Die Feuerwehr rettet Menschen-, mitunter aber auch Tierleben. So etwa die Katze vom Baum, oder, wie unlängst, ein Pferd aus einer Grube in Deißlingen. Und die Feuerwehr Rottweil? Die rettete, kurz vor dem Einsatz beim schweren Verkehrsunfall auf der Umgehung, heute schon Fischen das Leben.
Und ddas kam so: Die Leitstelle rief am Mittag kurz vor 13 Uhr bei Stadtbrandmeister Frank Müller an. Die Polizei habe einen Fischtransporter angehalten. Dessen Ladung, viele hundert Saiblinge, liege im Sterben, brauche dringend Frischwasser.

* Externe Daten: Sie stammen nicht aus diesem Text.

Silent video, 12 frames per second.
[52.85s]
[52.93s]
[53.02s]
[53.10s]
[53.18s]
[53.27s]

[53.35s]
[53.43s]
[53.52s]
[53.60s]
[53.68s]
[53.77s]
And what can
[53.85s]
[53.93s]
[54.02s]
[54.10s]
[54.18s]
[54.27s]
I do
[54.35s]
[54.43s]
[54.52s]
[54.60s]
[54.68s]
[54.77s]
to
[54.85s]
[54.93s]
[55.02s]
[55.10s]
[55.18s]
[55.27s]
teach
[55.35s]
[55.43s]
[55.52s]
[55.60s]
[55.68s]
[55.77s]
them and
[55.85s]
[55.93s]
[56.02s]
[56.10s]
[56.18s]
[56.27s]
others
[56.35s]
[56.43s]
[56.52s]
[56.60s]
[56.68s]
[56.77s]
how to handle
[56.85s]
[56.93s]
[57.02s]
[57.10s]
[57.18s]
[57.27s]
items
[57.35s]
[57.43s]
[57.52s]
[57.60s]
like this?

So ist das Wasser in den sechs Tanks, die der LKW transportierte, offenbar umgekippt, konnten die Fische nicht mehr atmen, bekamen keinen Sauerstoff mehr.
Müller rief einen Kameraden dazu, der den LKW von der Polizeiwach zum Gerätehaus der Feuerwehr begleitete. Dort zapfen die Feuerwehrleute einen Hydranten an und flutete die Tanks. „Die Fische haben mit dem Kopf nach oben in den Tanks gehangen“, so Müller zur NRWZ. Sie hätten nach Luft geschnappt.

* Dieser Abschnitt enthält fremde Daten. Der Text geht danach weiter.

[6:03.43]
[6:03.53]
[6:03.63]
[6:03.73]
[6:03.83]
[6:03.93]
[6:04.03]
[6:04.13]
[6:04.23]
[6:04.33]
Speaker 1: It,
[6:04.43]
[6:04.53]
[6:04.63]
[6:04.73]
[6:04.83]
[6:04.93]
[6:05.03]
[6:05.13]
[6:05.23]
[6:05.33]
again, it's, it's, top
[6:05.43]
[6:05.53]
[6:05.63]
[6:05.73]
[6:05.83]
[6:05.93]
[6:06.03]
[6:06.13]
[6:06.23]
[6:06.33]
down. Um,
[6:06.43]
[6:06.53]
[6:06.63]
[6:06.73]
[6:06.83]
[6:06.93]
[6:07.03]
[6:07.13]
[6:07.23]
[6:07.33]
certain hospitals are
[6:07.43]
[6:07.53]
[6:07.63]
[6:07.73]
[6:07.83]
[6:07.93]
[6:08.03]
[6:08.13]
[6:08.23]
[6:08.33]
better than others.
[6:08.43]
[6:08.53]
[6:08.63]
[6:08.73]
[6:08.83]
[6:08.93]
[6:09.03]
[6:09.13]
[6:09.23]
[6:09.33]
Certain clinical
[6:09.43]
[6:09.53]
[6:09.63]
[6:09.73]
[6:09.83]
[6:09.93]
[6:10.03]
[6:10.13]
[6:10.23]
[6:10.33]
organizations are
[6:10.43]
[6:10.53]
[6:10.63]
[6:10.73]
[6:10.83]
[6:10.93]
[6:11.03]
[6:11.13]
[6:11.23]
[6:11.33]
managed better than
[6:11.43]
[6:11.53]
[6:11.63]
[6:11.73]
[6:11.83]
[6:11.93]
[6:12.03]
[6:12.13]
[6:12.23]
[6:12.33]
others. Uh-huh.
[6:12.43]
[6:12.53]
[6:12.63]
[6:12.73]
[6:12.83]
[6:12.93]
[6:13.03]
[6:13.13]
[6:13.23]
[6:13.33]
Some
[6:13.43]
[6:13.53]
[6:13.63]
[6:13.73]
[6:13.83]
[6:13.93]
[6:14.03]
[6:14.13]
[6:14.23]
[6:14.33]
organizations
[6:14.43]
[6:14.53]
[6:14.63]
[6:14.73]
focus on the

Eine halbe Stunde lang dauerte der Vorgang, die vielen Fische hätten dadurch gerettet werden können.
Interessant, übrigens: Der Transporter war von Frankreich aus unterwegs an den Bodensee. Brachte Frischfisch aus einer französischen Zucht nach Friedrichshafen. Der dann dort vielleicht als Bodenseefisch auf die Teller kommt? Wer weiß.